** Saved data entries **

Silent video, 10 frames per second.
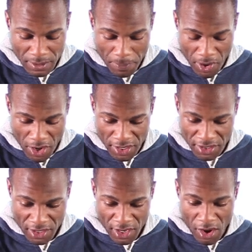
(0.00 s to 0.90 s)
the
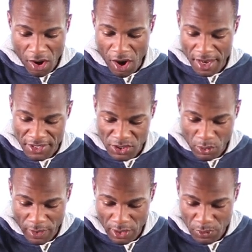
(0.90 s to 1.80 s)
pawn on a
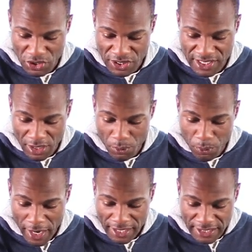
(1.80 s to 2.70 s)
square which is
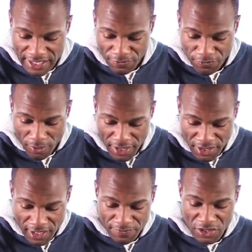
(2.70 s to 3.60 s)
directly in front
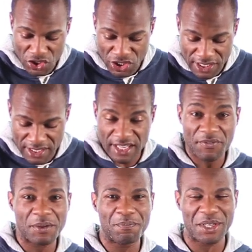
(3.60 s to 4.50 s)
of the
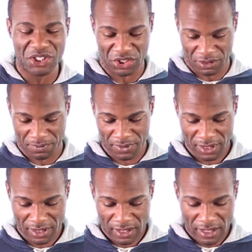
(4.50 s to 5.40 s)
g7 bishop.
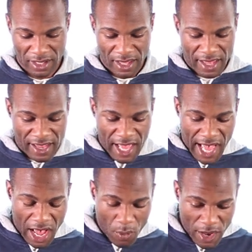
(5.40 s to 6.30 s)

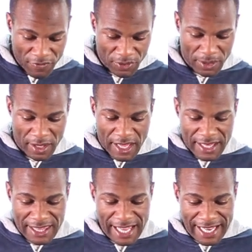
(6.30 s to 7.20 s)
However,
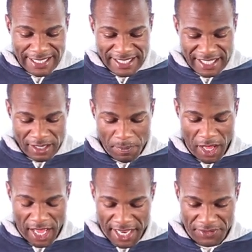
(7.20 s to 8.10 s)
the idea
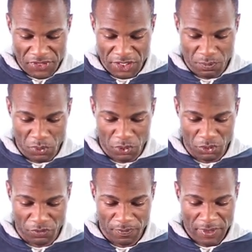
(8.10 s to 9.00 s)
behind this
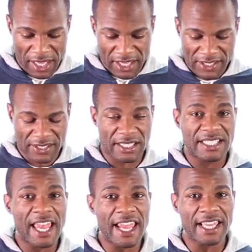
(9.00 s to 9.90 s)
move is to
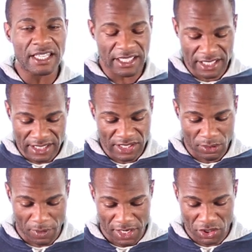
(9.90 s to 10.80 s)
take into
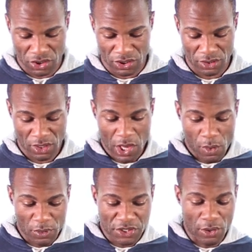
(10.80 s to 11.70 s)
consideration
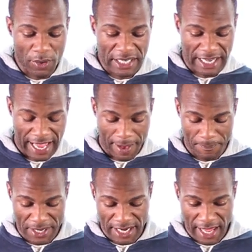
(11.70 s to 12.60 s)
what's going to
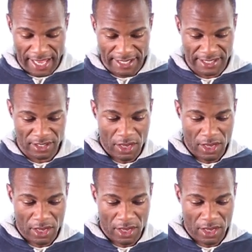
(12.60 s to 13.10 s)
happen next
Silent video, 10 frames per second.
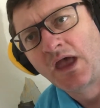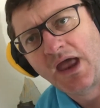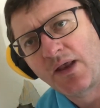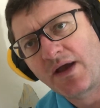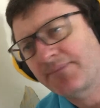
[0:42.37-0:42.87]

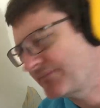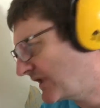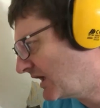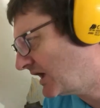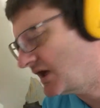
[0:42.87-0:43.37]
Anyway,
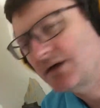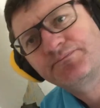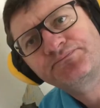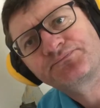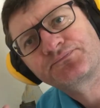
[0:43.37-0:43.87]

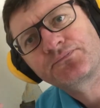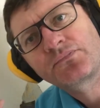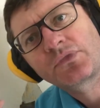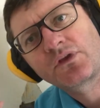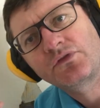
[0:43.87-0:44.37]

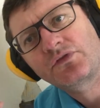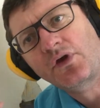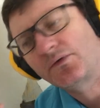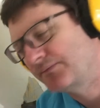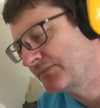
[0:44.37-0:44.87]

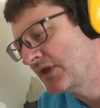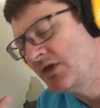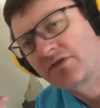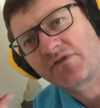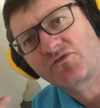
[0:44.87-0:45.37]
so
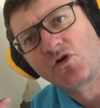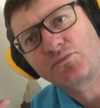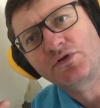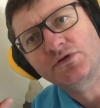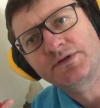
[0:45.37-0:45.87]
the red
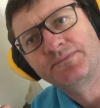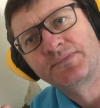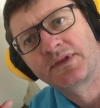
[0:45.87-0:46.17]
rawl plug,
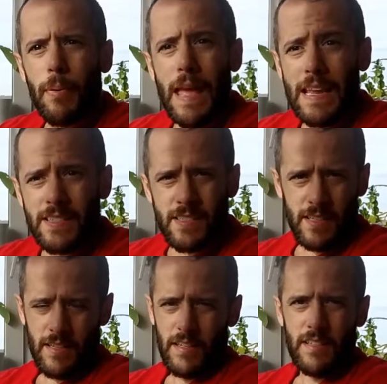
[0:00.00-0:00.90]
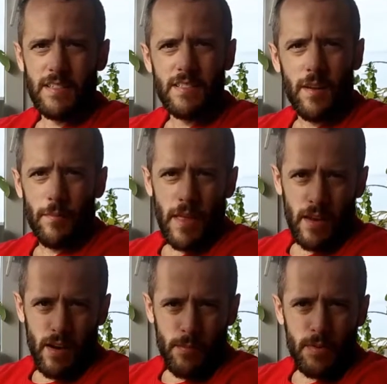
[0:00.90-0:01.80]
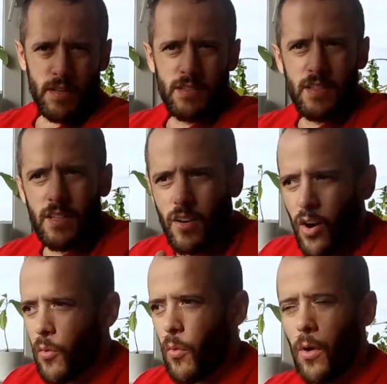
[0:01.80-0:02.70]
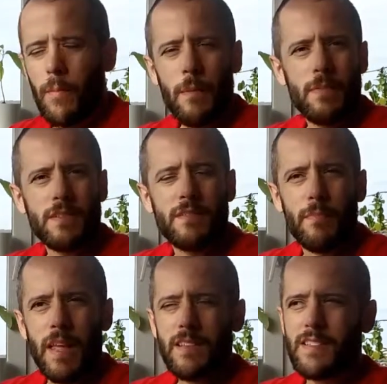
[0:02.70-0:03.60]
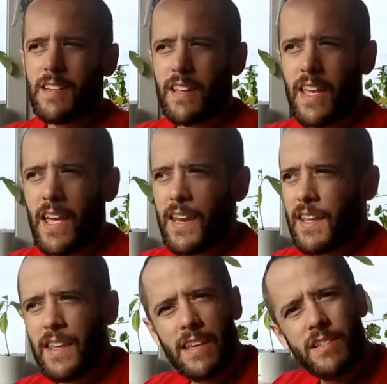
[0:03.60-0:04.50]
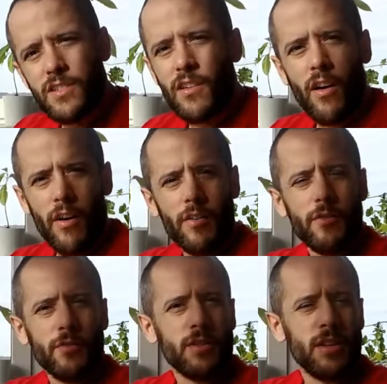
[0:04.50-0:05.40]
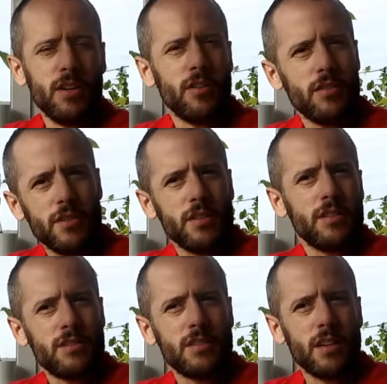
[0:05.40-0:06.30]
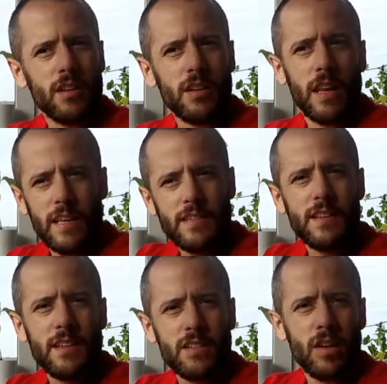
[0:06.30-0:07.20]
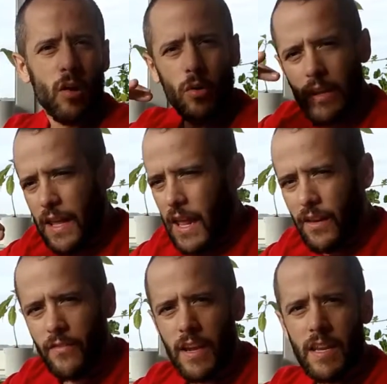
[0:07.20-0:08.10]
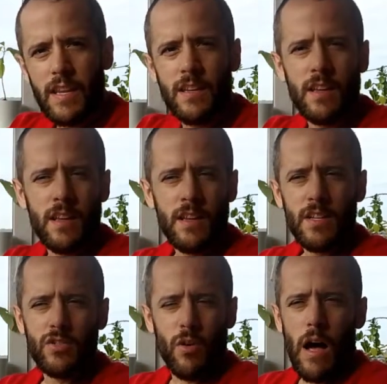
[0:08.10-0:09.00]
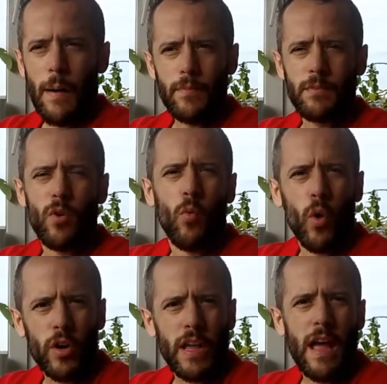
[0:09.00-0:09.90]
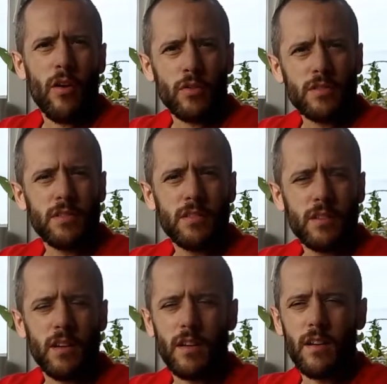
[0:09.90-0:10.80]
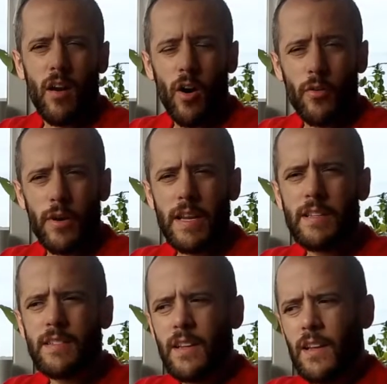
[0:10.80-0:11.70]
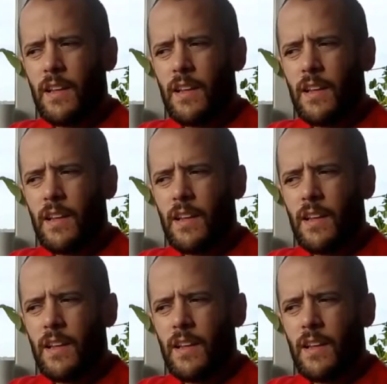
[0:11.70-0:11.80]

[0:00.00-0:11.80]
basically, to sum that up, is a warm up is meant to kind of get your heart, to, like I said, slowly elevating to optimal workout heart rate,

** Work item **
Omit all pictures, and repeat exactly the lines from the line containing "[0:08.10-0:09.00]" through the end of the data.

** Answer to the problem **
[0:08.10-0:09.00]
[0:09.00-0:09.90]
[0:09.90-0:10.80]
[0:10.80-0:11.70]
[0:11.70-0:11.80]

[0:00.00-0:11.80]
basically, to sum that up, is a warm up is meant to kind of get your heart, to, like I said, slowly elevating to optimal workout heart rate,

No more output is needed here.